Focused Transducers High frequency beams have two advantages over low-frequency beams: (1) axial resolution is superior; and (2) the Fresnel zone is longer It would seem logical to use high frequencies for all imaging. High frequencies however, have a major drawback related to penetration. Tissue absorption increases with increasing frequency, so a relatively low frequency beam is required to penetrate thick parts. It would then seem logical to use low frequency transducers and to increase the size of the transducer to keep the beam coherent for sufficient depth to reach the point of interest (longer Fresnel zone). Although larger transducers improve coherence they deteriorate lateral resolution. The dilemma is at least partially resolved with the use focused transducers.

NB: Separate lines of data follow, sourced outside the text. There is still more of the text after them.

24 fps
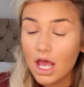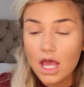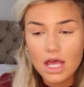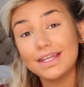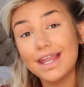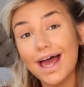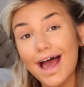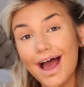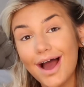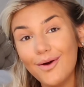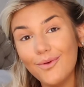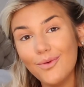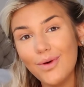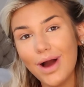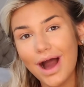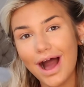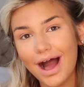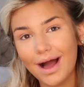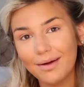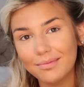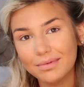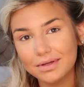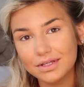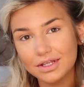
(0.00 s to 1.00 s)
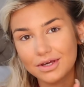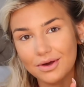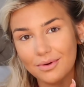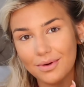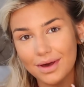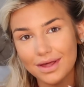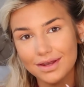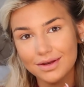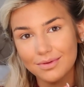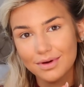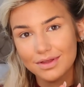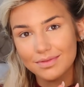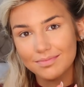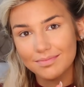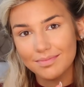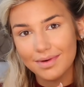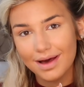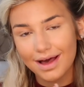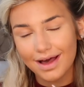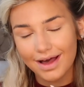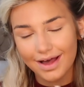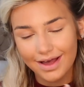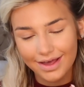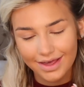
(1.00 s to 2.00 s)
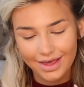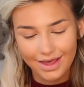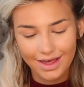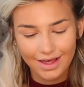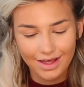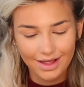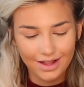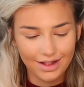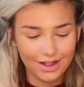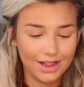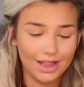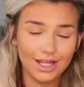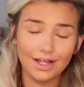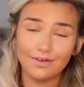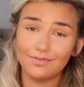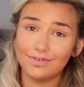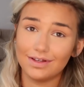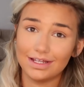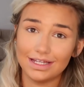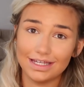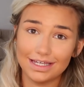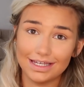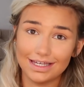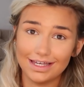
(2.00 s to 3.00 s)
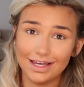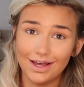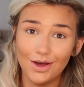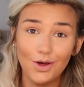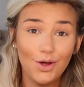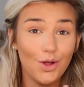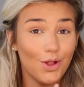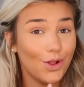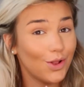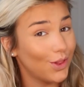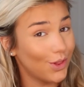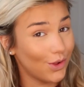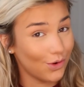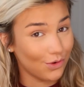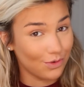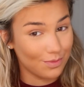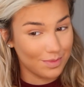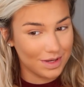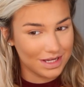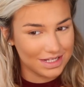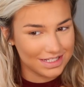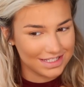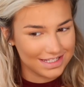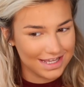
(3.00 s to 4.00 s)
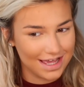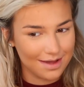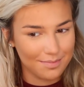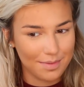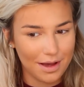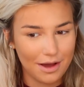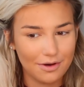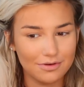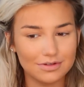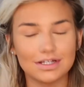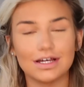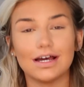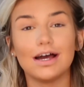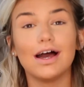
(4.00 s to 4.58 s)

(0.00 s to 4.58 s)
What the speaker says: Now I'm gonna go in with my lovely Laura Mercier powder.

NOTE focused transducers reduce beam width which improves lateral resolution they also concentrate beam intensity thereby increasing penetration and echo intensity thus improving image quality
the focal zone is the region over which the beam is focused the focal length is the distance from the transducer to the centre of the focal zone the depth of focus is the distance over which the beam is in a reasonable focus a small diameter transducer has a shorter focal zone and spreads more rapidly in the far zone most diagnostic transducers are focused, which is achieved using a either a curved piezoelectric crystal, an acoustic lens or electronics (phased arrays)
A focused transducer produces a narrower beam at the focal zone and, therefore, has better lateral resolution than an unfocused transducer of the same size.
In reality we have: It is important to realize, that even for flat, unfocused transducer elements, there is some beam narrowing or “focusing”.